- About this exercise
In your output, repeat each entry exactly and include no pictures.

===

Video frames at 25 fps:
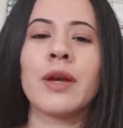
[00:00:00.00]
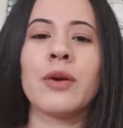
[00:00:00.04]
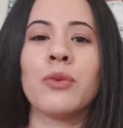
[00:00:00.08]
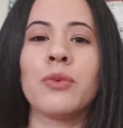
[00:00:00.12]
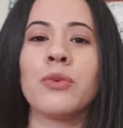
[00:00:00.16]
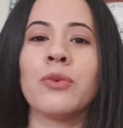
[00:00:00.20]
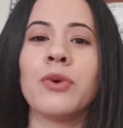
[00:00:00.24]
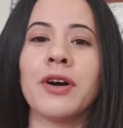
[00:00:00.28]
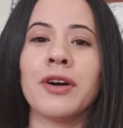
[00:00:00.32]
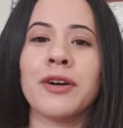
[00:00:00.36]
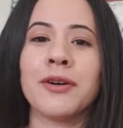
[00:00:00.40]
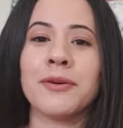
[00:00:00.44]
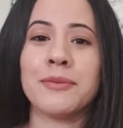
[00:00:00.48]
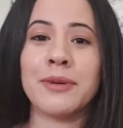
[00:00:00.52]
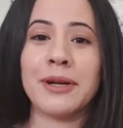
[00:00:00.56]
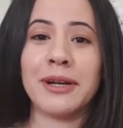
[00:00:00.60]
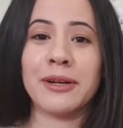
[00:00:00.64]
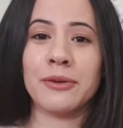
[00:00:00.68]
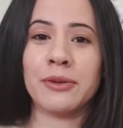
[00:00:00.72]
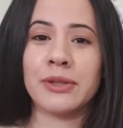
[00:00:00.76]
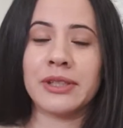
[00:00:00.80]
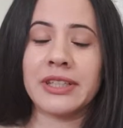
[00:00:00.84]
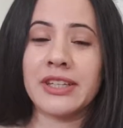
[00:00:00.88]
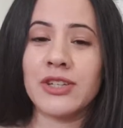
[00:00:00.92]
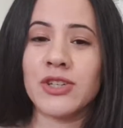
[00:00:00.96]
Why are my
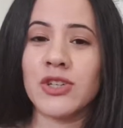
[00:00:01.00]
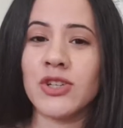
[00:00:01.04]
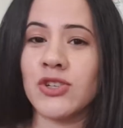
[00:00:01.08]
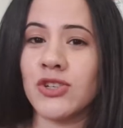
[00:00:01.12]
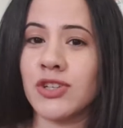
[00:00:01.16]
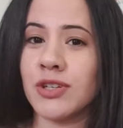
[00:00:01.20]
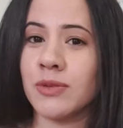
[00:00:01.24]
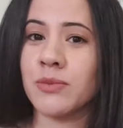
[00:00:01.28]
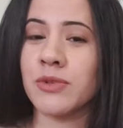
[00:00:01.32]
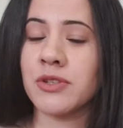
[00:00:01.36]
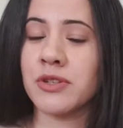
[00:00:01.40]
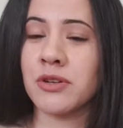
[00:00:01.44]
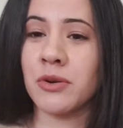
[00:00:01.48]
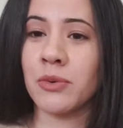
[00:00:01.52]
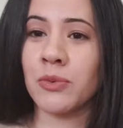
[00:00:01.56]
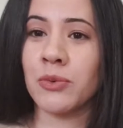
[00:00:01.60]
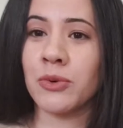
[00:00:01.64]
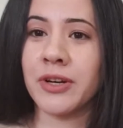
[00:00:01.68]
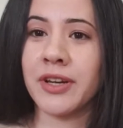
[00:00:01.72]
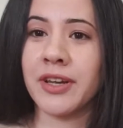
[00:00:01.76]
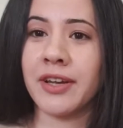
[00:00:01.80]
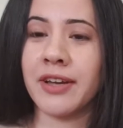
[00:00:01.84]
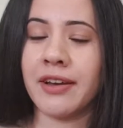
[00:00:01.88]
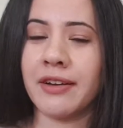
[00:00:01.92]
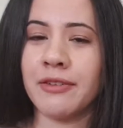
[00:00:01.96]
relationships not
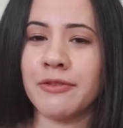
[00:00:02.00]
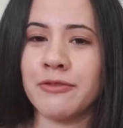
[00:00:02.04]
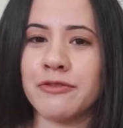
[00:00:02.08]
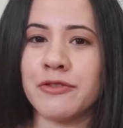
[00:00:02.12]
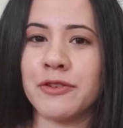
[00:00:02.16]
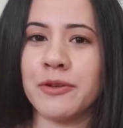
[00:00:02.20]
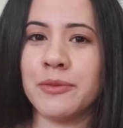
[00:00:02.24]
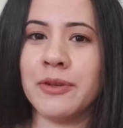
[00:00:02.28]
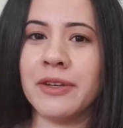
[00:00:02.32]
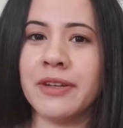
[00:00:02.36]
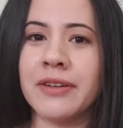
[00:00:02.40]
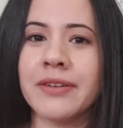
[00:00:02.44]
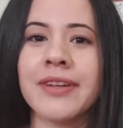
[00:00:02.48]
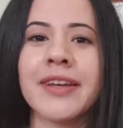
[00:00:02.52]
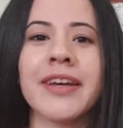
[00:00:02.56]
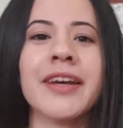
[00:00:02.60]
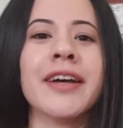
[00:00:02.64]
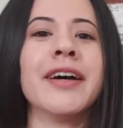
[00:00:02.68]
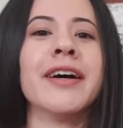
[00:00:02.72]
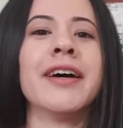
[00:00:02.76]
working out for me?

===

- Result
Video frames at 25 fps:
[00:00:00.00]
[00:00:00.04]
[00:00:00.08]
[00:00:00.12]
[00:00:00.16]
[00:00:00.20]
[00:00:00.24]
[00:00:00.28]
[00:00:00.32]
[00:00:00.36]
[00:00:00.40]
[00:00:00.44]
[00:00:00.48]
[00:00:00.52]
[00:00:00.56]
[00:00:00.60]
[00:00:00.64]
[00:00:00.68]
[00:00:00.72]
[00:00:00.76]
[00:00:00.80]
[00:00:00.84]
[00:00:00.88]
[00:00:00.92]
[00:00:00.96]
Why are my
[00:00:01.00]
[00:00:01.04]
[00:00:01.08]
[00:00:01.12]
[00:00:01.16]
[00:00:01.20]
[00:00:01.24]
[00:00:01.28]
[00:00:01.32]
[00:00:01.36]
[00:00:01.40]
[00:00:01.44]
[00:00:01.48]
[00:00:01.52]
[00:00:01.56]
[00:00:01.60]
[00:00:01.64]
[00:00:01.68]
[00:00:01.72]
[00:00:01.76]
[00:00:01.80]
[00:00:01.84]
[00:00:01.88]
[00:00:01.92]
[00:00:01.96]
relationships not
[00:00:02.00]
[00:00:02.04]
[00:00:02.08]
[00:00:02.12]
[00:00:02.16]
[00:00:02.20]
[00:00:02.24]
[00:00:02.28]
[00:00:02.32]
[00:00:02.36]
[00:00:02.40]
[00:00:02.44]
[00:00:02.48]
[00:00:02.52]
[00:00:02.56]
[00:00:02.60]
[00:00:02.64]
[00:00:02.68]
[00:00:02.72]
[00:00:02.76]
working out for me?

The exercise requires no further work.